1.The endocannabinoid system has been implicated in the control of gastrointestinal motility. The present study investigated whether (a) cannabinoid CB1 receptor knockout (CB1-/-) mice displayed an altered gastrointestinal transit when compared to homozygous CB1+/+ (CB1+/+) mice, and (b) the well-described functional interaction between the cannabinoid CB1 and opioid receptors extends to the regulation of gastrointestinal transit. 2.Gastrointestinal transit was assessed using two procedures: the Whole Gastrointestinal Transit, which measures the time to excretion of an intragastrically administered non-absorbable marker (whole intestine), and the Upper Gastrointestinal Transit, which measures the distance covered by the non-absorbable marker from pylorus to caecum (small intestine). 3.CB1-/- and CB1+/+ mice did not differ in basal levels of time of whole gut transit and distance travelled by the marker in the small intestine. CB1-/- and WT mice were equally responsive to the inhibitory effect of morphine (10 mg kg-1, i.p.) and loperamide (3 mg kg-1g, i.p.) on time of whole gut transit. 4.Additionally, in CD1 mice the cannabinoid CB1 receptor antagonist, rimonabant (SR 141716; 0-0.5 mg kg-1,i.p.),failed to block the inhibitory effect of morphine (0-1.25 mg kg-1g, i.p.) and loperamide (0-0.5 mg kg-1, i.p.) on transit in small and whole intestine.

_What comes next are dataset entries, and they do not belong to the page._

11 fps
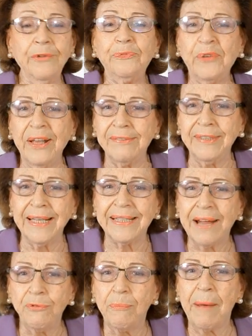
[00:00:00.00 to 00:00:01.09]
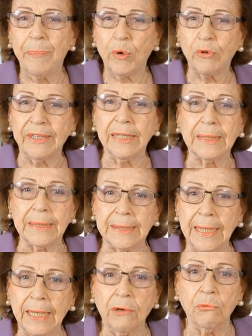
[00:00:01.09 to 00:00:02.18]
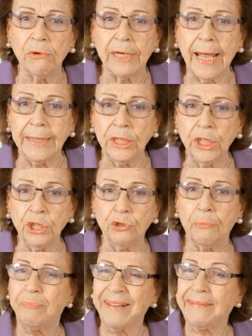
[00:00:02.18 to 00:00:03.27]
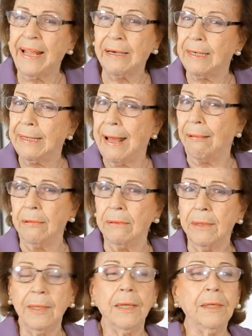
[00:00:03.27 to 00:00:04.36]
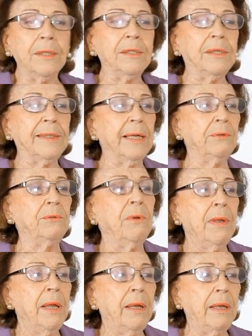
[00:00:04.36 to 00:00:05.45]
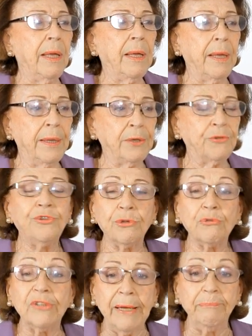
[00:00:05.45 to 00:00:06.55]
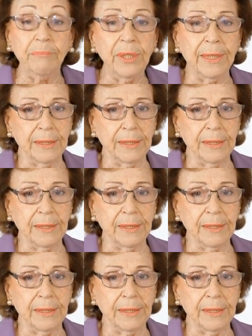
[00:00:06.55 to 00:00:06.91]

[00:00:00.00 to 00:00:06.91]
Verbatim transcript: fazia, dava uma proteção, um carinho, patrocínio Paternal. Então, é, Chico sabia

Similarly, the opioid receptor antagonists, naloxone (0-1 mg kg-1, i.p.) and naltrexone (0-10 mg kg-1, i.p.), failed to block the inhibitory effect of the cannabinoid WIN 55,212-2 (0-3 mg kg-1, i.p.) on transit in small and whole intestine. 5.These results suggest that: (a) compensatory mechanisms likely developed in CB1-/- mice to overcome the lack of inhibitory function of endocannabinoid system on gastrointestinal motility; (b) cannabinoid and opioid receptor systems did not functionally interact in regulating gastrointestinal transit in mice.